Another company, Carbios, has received funding from the French State, and major brands such as L’Oréal, Nestlé, Pepsi, and Puma have invested in its technology. Carbios has developed a method of producing bottles entirely from recycled PET waste and has substantiated a method of producing white fiber from recycled PET waste, regardless of the original plastic’s color.
Can we live without plastic
That’s a very interesting question. Plastic is a very versatile and useful material that has many applications in our daily lives, such as packaging, clothing, medical equipment, electronics, and more. However, plastic also poses a serious threat to the environment, as it is made from fossil fuels, takes a long time to degrade, and pollutes the oceans and landfills. According to BBC Future, plastic could account for 20% of oil production by 2050 and plastic waste is so widespread that it could be used as a geological indicator of the Anthropocene.
A world entirely without plastic is unrealistic, as it would require a drastic change in our lifestyles and consumption patterns. However, we can try to live with less plastic by reducing our demand for single-use plastics, choosing more sustainable alternatives such as glass, aluminum, paper, or biodegradable materials, and adopting a circular economy model that reuses, repairs, recycles, and renews resources as much as possible. This way, we can minimize the negative impacts of plastic on our health and the planet.
Living without plastic would also require a shift in how we dress. In 2018, 62% of the textile fibres produced worldwide were synthetic, made from petrochemicals. While cotton and other natural fibres are more environmentally friendly, they also have drawbacks such as water consumption, pesticide use, and land degradation. Therefore, we need to find a balance between the quality, durability, and affordability of our clothing choices.
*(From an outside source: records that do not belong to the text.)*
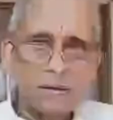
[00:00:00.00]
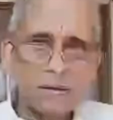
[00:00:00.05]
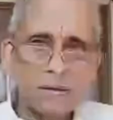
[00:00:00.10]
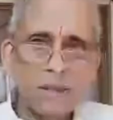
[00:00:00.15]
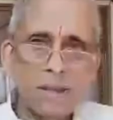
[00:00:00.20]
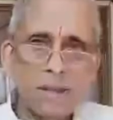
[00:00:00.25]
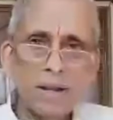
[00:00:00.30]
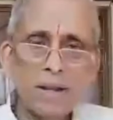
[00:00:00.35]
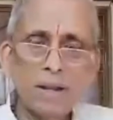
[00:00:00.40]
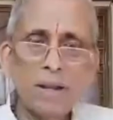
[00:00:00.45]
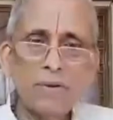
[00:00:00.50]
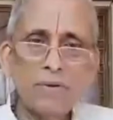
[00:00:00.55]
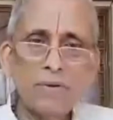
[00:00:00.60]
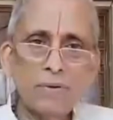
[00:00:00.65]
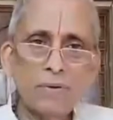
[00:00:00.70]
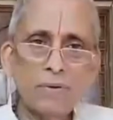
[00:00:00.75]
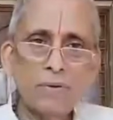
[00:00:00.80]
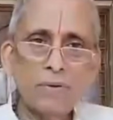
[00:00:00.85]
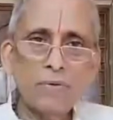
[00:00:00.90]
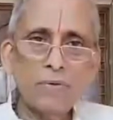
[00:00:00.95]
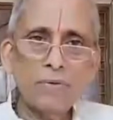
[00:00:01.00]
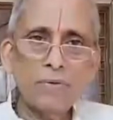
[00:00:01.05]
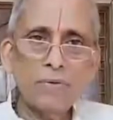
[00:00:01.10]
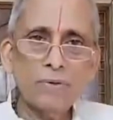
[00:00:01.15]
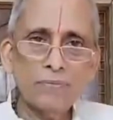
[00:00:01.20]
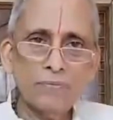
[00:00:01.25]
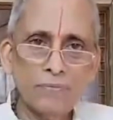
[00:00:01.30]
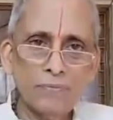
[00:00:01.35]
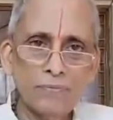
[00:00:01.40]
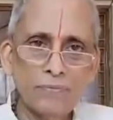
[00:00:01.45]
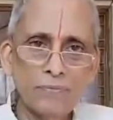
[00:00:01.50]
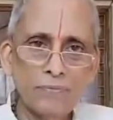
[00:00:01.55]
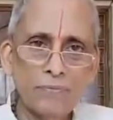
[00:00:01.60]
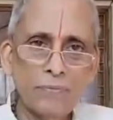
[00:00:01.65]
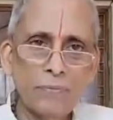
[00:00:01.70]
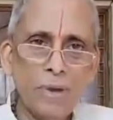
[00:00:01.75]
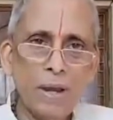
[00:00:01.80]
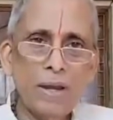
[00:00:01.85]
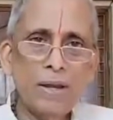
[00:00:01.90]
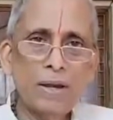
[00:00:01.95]
then there is no use of
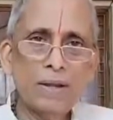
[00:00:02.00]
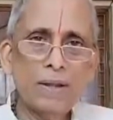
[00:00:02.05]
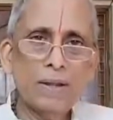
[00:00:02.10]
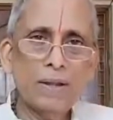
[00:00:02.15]
mind.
Plastic is not inherently bad; it is our behaviour and mismanagement that make it harmful. As one expert said: “We can definitely live without plastic but we need to look at plastic as a resource. Right now, plastic has become a symbol of our behavioural mismanagement. By being more aware and responsible about our plastic use, we can live with less plastic and more harmony with nature.
Enzymatic plastic degradation is an exciting field that has the potential to revolutionize how we deal with plastic waste. While there are still many challenges to overcome, the progress made so far is encouraging. By studying the natural processes of plastic degradation in insects, bacteria, and fungi, researchers have been able to identify enzymes that can break down plastics in a much more sustainable way than traditional recycling methods.
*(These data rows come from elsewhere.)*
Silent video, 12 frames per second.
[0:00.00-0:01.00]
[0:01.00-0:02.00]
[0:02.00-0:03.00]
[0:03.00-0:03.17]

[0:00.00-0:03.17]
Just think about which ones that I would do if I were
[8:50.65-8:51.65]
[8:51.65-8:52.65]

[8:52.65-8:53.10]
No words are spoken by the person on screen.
While there are still many questions to be answered about how enzymatic plastic degradation will work on a large scale, there are already some promising developments. Companies like Carbios and Evanesto are already producing products made from biodegradable plastics that can be composted at home, and major brands like L’Oréal, Nestlé, Pepsi, and Puma have invested in the technology.
As we continue to learn more about the potential of enzymatic plastic degradation, it’s clear that this is a field that will continue to grow and evolve. It’s an exciting time to be involved in the science of plastics, and we can look forward to a future where we can enjoy the convenience of plastic products without sacrificing our environment or our health.